Relevant timing test scripts: all of them, but will look at test-em.r
On test-em.r, the speedup from this patch is about 9%.
patch-save-alloc
Speeds up some binary and unary arithmetic operations by, when
possible, using the space holding one of the operands to hold
the result, rather than allocating new space. Though primarily
a speed improvement, for very long vectors avoiding this allocation
could avoid running out of space.
Relevant test script: test-complex-expr.r
On this test, the speedup is about 5% for scalar operands and about
8% for vector operands.
Issues: There are some tricky issues with attributes, but I think
I got them right. This patch relies on NAMED being set correctly
in the rest of the code. In case it isn't, the patch can be disabled
by not defining AVOID_ALLOC_IF_POSSIBLE at the top of arithmetic.c.
patch-square
Speeds up a^2 when a is a long vector by not checking for the
special case of an exponent of 2 over and over again for every
vector element.
Relevant test script: test-square.r
The time for squaring a long vector is reduced in this test by a
factor of more than five.
patch-sum-prod
Speeds up the "sum" and "prod" functions by not checking for NA
when na.rm=FALSE, and other detailed code improvements.

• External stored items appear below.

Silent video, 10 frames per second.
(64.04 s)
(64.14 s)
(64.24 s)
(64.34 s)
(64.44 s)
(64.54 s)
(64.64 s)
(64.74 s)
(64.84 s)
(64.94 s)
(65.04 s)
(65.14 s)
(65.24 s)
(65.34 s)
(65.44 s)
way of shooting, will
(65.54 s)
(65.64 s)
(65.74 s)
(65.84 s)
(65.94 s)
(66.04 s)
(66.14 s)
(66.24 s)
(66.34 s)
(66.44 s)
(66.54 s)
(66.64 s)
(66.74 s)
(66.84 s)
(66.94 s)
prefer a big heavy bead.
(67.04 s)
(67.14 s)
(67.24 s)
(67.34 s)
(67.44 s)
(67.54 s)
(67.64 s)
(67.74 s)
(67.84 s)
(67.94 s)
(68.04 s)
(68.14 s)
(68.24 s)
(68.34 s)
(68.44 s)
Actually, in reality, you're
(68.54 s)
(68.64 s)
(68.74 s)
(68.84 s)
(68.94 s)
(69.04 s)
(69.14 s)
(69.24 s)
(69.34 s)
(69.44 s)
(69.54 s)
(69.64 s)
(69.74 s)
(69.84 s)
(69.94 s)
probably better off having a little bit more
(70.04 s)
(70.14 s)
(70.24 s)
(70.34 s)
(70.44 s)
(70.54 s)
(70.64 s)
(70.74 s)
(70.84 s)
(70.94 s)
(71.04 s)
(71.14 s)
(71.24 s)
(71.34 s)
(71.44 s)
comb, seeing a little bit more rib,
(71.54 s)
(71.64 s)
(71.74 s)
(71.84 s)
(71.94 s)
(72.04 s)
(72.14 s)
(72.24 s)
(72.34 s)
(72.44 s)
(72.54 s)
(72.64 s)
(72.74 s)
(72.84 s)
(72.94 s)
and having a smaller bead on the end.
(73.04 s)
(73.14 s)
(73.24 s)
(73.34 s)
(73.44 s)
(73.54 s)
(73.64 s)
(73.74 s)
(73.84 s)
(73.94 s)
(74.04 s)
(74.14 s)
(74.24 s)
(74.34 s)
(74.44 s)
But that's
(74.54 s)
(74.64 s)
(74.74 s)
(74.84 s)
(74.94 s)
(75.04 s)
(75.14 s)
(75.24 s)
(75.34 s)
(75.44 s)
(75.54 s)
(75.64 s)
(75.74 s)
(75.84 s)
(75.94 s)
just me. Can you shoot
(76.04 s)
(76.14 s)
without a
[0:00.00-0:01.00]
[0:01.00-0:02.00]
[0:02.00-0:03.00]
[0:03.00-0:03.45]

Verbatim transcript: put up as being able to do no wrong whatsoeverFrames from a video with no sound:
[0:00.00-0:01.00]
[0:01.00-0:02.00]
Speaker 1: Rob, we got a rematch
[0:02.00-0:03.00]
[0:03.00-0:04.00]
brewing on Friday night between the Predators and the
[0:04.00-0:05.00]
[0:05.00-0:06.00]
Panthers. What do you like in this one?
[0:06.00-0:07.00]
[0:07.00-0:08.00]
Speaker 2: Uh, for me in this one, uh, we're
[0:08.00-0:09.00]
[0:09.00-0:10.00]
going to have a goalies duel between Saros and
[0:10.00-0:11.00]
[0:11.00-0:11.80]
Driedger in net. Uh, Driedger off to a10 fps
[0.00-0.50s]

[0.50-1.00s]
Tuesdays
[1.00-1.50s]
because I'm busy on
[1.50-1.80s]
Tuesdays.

Relevant test script: test-sum-prod.r
For sum, the improvement is about a factor of 2.5 when na.rm=FALSE,
and about 10% when na.rm=TRUE.
Issue: See the discussion of patch-matprod regarding LDOUBLE.
There is no change regarding this issue due to this patch, however.
patch-transpose
Speeds up the transpose operation (the "t" function) from detailed
code improvements.
Relevant test script: test-transpose.r
The improvement for 200x60 matrices is about a factor of two.
There is little or no improvement for long row or column vectors.
patch-vec-arith
Speeds up arithmetic on vectors of the same length, or when on
vector is of length one. This is done with detailed code improvements.
Relevant test script: test-vec-arith.r
On long vectors, the +, -, and * operators are sped up by about
20% when operands are the same length or one operand is of length one.
Rather mysteriously, when the operands are not length one or the
same length, there is about a 20% increase in time required, though
this may be due to some strange C optimizer peculiarity or some
strange cache effect, since the C code for this is the same as before,
with negligible additional overhead getting to it. Regardless, this
case is much less common than equal lengths or length one.
There is little change for the / operator, which is much slower than
+, -, or *.
patch-vec-subset
Speeds up extraction of subsets of vectors or matrices (eg, v[10:20]
or M[1:10,101:110]). This is done with detailed code improvements.
Relevant test script: test-vec-subset.r
There are lots of tests in this script. The most dramatic improvement
is for extracting many rows and columns of a large array, where the
improvement is by about a factor of four. Extracting many rows from
one column of a matrix is sped up by about 30%.
Changes unrelated to speed improvement:
Fixes two latent bugs where the code incorrectly refers to NA_LOGICAL
when NA_INTEGER is appropriate and where LOGICAL and INTEGER types
are treated as interchangeable. These cause no problems at the moment,
but would if representations were changed.
patch-subscript
(Formerly part of patch-vec-subset) This patch also speeds up
extraction, and also replacement, of subsets of vectors or
matrices, but focuses on the creation of the indexes rather than
the copy operations. Often avoids a duplication (see below) and
eliminates a second scan of the subscript vector for zero
subscripts, folding it into a previous scan at no additional cost.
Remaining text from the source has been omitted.